• _EXERCISE GOAL_: Leave out the pictures and reproduce all of the data exactly.

(Records from a data collection)
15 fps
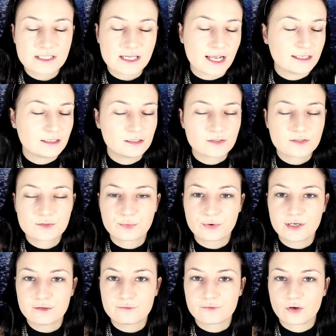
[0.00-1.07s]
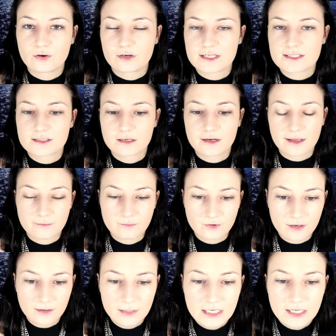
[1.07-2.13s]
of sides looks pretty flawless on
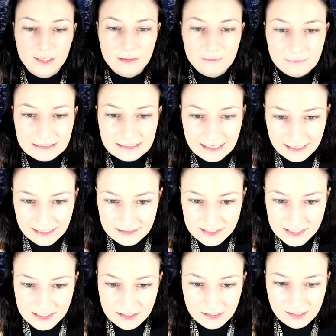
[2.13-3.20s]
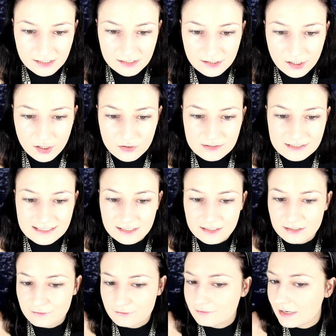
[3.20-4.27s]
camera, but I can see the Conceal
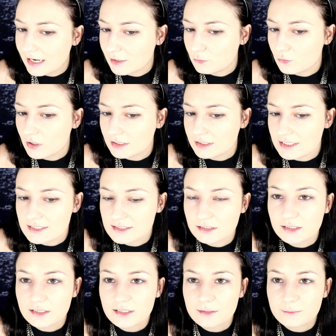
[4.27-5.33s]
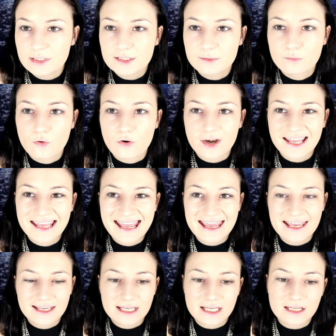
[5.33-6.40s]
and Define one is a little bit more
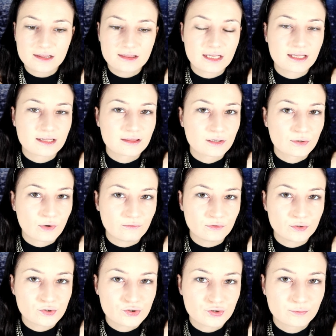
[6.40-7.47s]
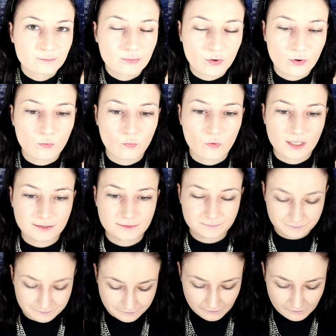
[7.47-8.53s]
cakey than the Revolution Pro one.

• _TASK OUTPUT_:
15 fps
[0.00-1.07s]
[1.07-2.13s]
of sides looks pretty flawless on
[2.13-3.20s]
[3.20-4.27s]
camera, but I can see the Conceal
[4.27-5.33s]
[5.33-6.40s]
and Define one is a little bit more
[6.40-7.47s]
[7.47-8.53s]
cakey than the Revolution Pro one.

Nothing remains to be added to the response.